Story: Onrie Kompan
Art: El Arnakleus
Letters: Joel Saavedra
Colors: Adrianna De Los Santos
Release Date: April 8, 2015
I usually like to start my reviews with a little flair, y’know, something to draw readers in; a hook of sorts. Well, I could do that here as well, but it’d feel a little disingenuous to me – not that Yi, both the man and the graphic novel that he’s inspired aren’t worthy of such – it’s just going into reading this, I had no idea what was in store for me. Plus, considering the subject, I think the book really stands on its own merit.
This is the third in a limited edition, completely self-published series, based on real-life Korean admiral Yi Sun-sin; just guessing here, but I think his name was spelled phonetically in the graphic novel to help the uninitiated (raises hand* Hi, my name is Adam) pronounce it properly.
Anyway, despite having no formal training, and prior to the Imjin War, no naval experience, the Admiral managed to go undefeated in at least 23 different maritime engagements with the Japanese. Now, I really don’t care who you are, that is nothing less than amazing.
As for the graphic novel, it’s pretty good, too. It has the feel of a sweeping period epic, but still includes enough action to keep even the casual reader interested. “The Fallen Avenger” series follows the five-part mini that was dedicated to telling the world of Admiral Yi’s military exploits. This run focuses on what happened next, and as the title implies, for Yi, it hasn’t been very flattering. I expect by the end of this, we’ll see more of the avenger and much less of the fallen aspect of the Admiral’s character.
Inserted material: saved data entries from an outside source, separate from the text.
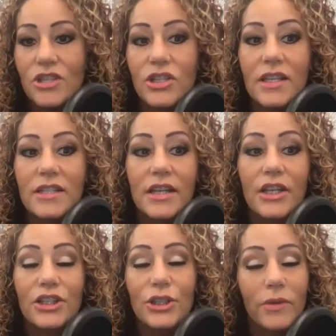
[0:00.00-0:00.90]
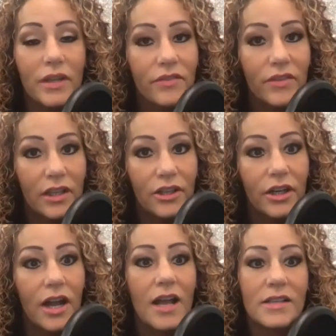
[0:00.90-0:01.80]
She is an intuitive
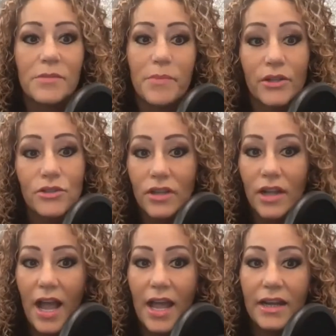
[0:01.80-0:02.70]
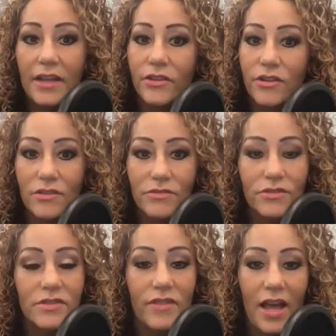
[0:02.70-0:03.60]
healer, a spiritual guide in the
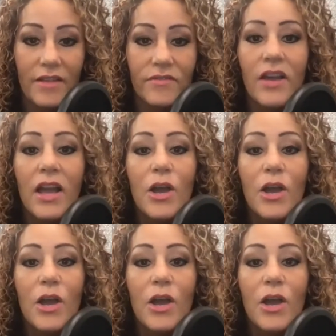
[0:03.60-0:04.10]
crossroads of life.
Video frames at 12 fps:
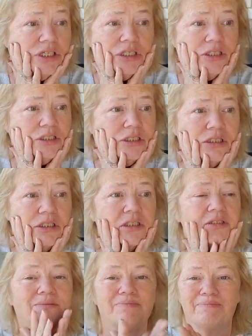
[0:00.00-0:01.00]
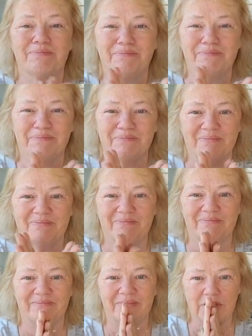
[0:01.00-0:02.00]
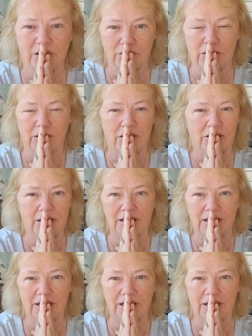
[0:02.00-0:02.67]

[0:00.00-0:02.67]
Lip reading: cataracts. Love prayers report, y'all.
There are some liberties taken with the dialogue, but only in the sense that the exchanges are bit contemporary in tone; everything said is in the spirit of what you’d expect from soldiers and sailors. There is no sugar-coating, or censorship to speak of, so be ready for some mature dysphemisms. The artwork is surprisingly detailed, and well above what one might expect from an indie title. No disrespect to the other indie creators out there, but this book is really in a class by itself.
If you’re interested in Korean and/or Japanese history, give this book a look over at the Yi Soon Shin website, you’ll be glad that you did.